Marc Stitt, formerly of Quest and now Dell's Senior Manager for Virtualization and Private Clouds Marketing, reached out to me recently. That he had made a change and wanted to spend some time talking about Dell's vision. Since I don't speak with Dell all that often, I appreciated the effort.

Historical Dell Position

Where HP, IBM, Sun and other major system suppliers focused on providing a complete environment that included systems (based upon both X86 and their own processors), storage, networking, operating systems, development tools, application frameworks, virtualization platforms and professional services; Dell focused primarily on cost effective, high-volume Industry standard systems.

When a customer wanted a comprehensive, complete systems solution, Dell had to work with partners while the others could offer a integrated offering based upon their own portfolio of products and services.

Repositioning Dell

Dell clearly has decided to reposition itself as a competitor without losing its reliance on X86 processors; Windows and Linux; third party development and deployment environments and virtual machine software. To bolster its position, Dell has been acquiring companies over the last few years. The obvious goal was to build out a position in virtualization and cloud computing.

Since 2010, the company has purchased the following companies:

  • KACE Networks was purchased February 11, 2010 giving Dell a systems management appliance
  • Exanet was purchased February 19, 2010 giving Dell a position in a distributed file systems segment of the storage virtualization market
  • Scalent was acquired July 1, 2010, giving Dell the tools to create a dynamic virtual environment
  • Ocarina Networks was acquired July 30, 2010, giving Dell another set of storage virtualization tools. Ocarina focused on storage deduplication and optimization.
  • Boomi as snatched up November 2, 2010 to give Dell a set of tools allowing cloud-based applications to be integrated.
  • Compellent was next. December 13, 2010 Dell added the company to its storage systems portfolio.
  • SecureWorks joined the party January 4, 2011 giving Dell security services.
  • Force10 was purchased July 20, 2011 to add data center networking and networking virtualization to Dell's portfolio.

It is important to note that Dell still is not trying to be a soup-to-nuts supplier. The company relies on partners for its access virtualization, application virtualization, and processing virtualization capabilities. It has focused its efforts on fleshing out a portfolio of networking and network virtualization; storage virtualization; security; and management products.

Where Dell is headed now

Stitt presented Dell's focus in the area of virtualization and private clouds. Dell is focused, he said, on providing the tools for IT Service Management, Workload Lifecycle Management and Infrastructure Management.  The goals were to offer tools that made it possible for customers to improve their business agility, reduce their operational costs, and better utilize their system resources.

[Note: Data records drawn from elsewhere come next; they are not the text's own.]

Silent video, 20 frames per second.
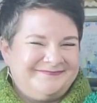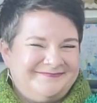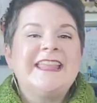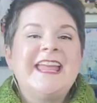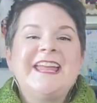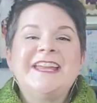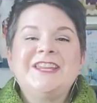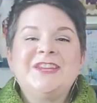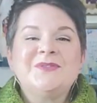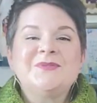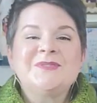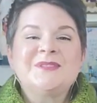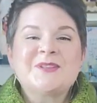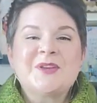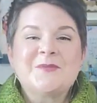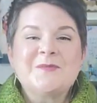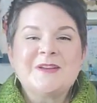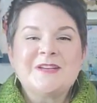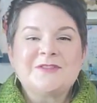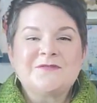Thank you
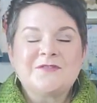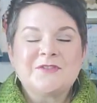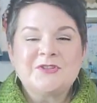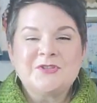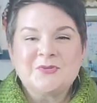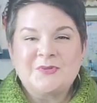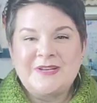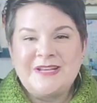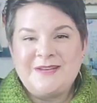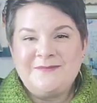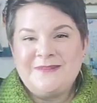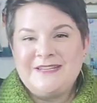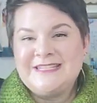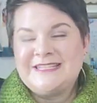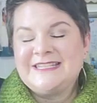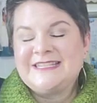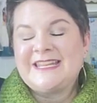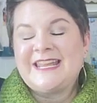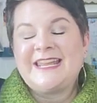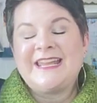so much for joining me
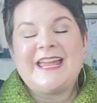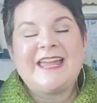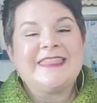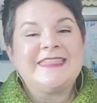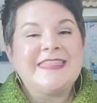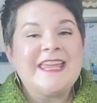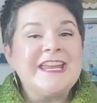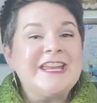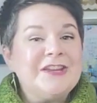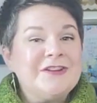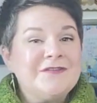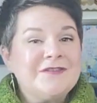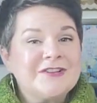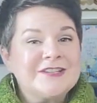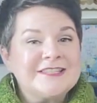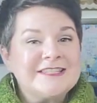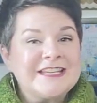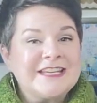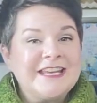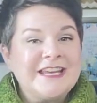today, and thank you for
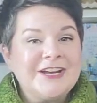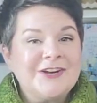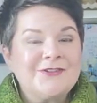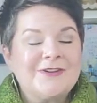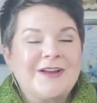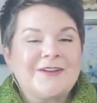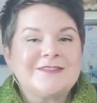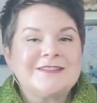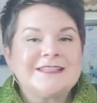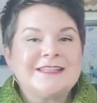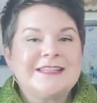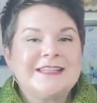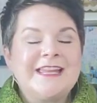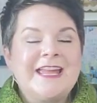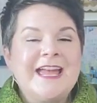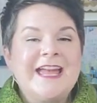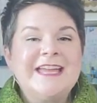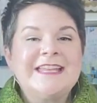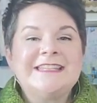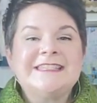sticking around to
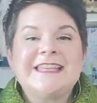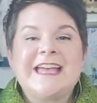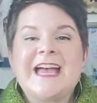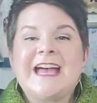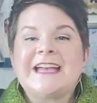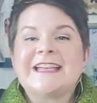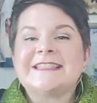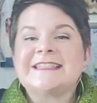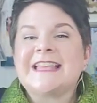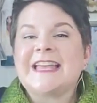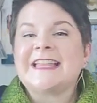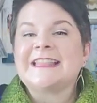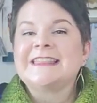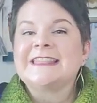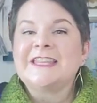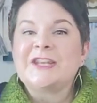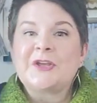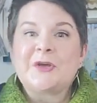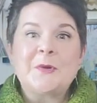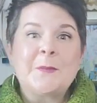the end. As a
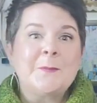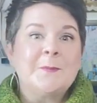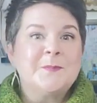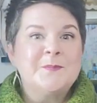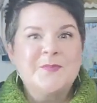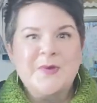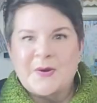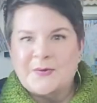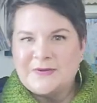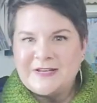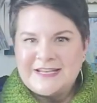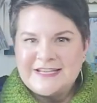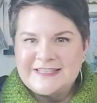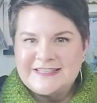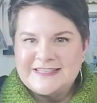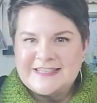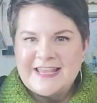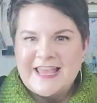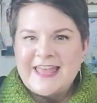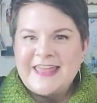little
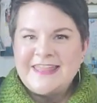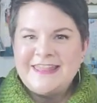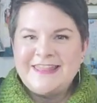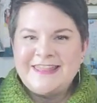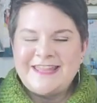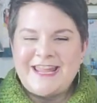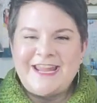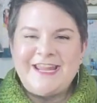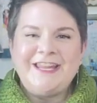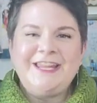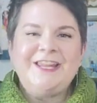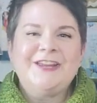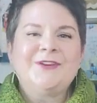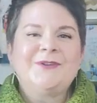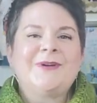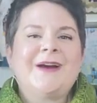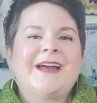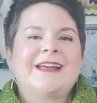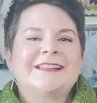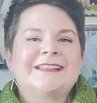bonus, thank
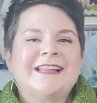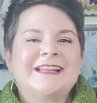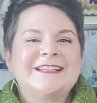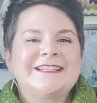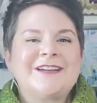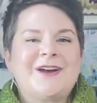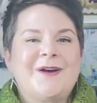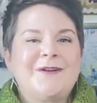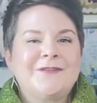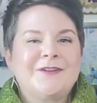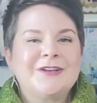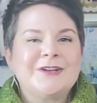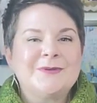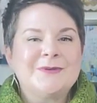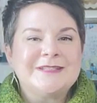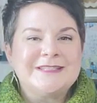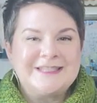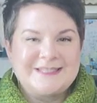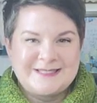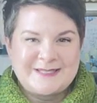you. I'd like to offer
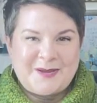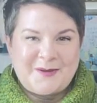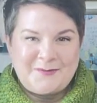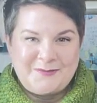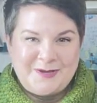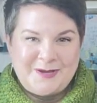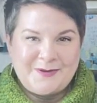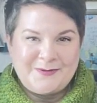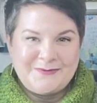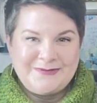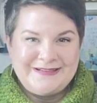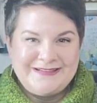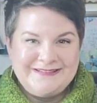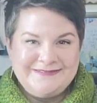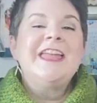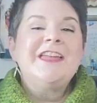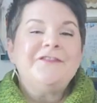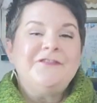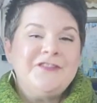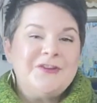you a discount code.
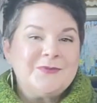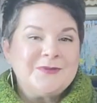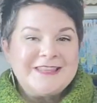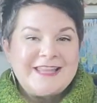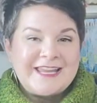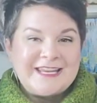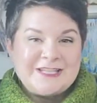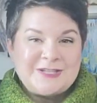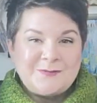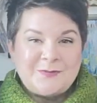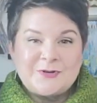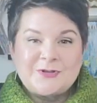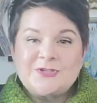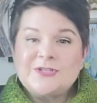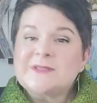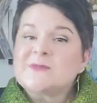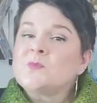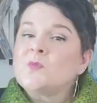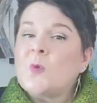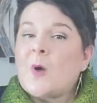If you would like to
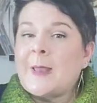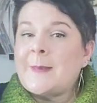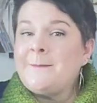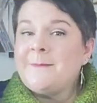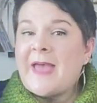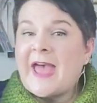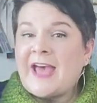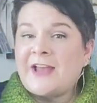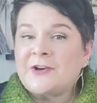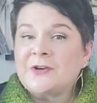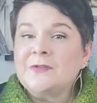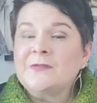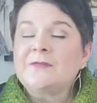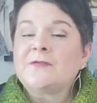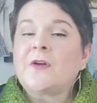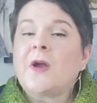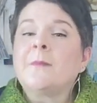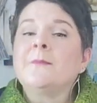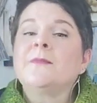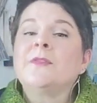purchase one pattern
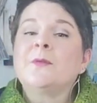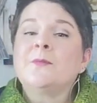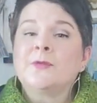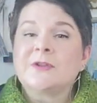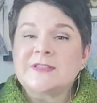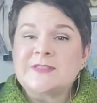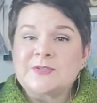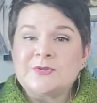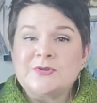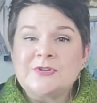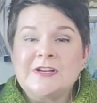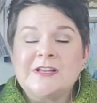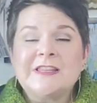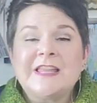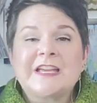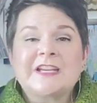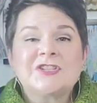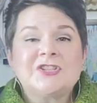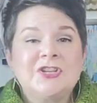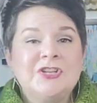from the Bristol
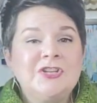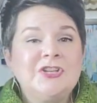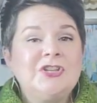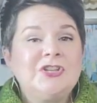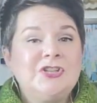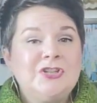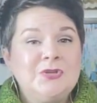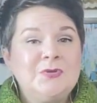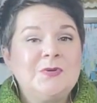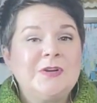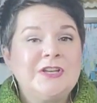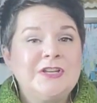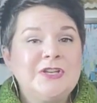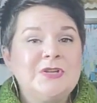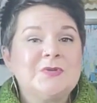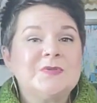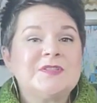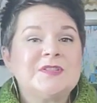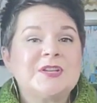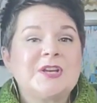collection, you can
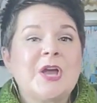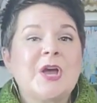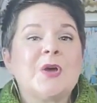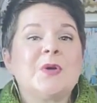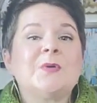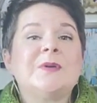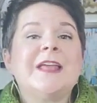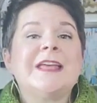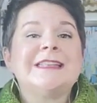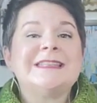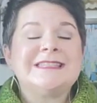use the code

In Dell's view, customers are in transition. They are using "virtualization" (defined as virtual machine software to create virtual servers) so that they can encapsulate their workloads today. Today's efforts will make it possible for customers to decide where their workloads should be hosted. These workloads are largely hosted on-premise today, but Dell is working hard to help its customers create a private cloud environment on-site to obtain agility, self-service and other benefits of that approach. Dell will help some customers move part of these workloads off-premise to take advantage of outsourced private data centers. Dell expects to help other customers take advantage of public clouds when that approach is best.

Snapshot analysis

The company has gathered together a portfolio of tools that can facilitate a move to a virtualized environment and from there on into the clouds. It, to date, isn't trying to be a full service supplier. It is working with its partners to offer everything needed to support customer's IT environments.

It is not clear if this approach will turn out to be better than the more tightly integrated approaches offered by others.

What is clear is that Dell has made great progress from the days when it was only a supplier of systems.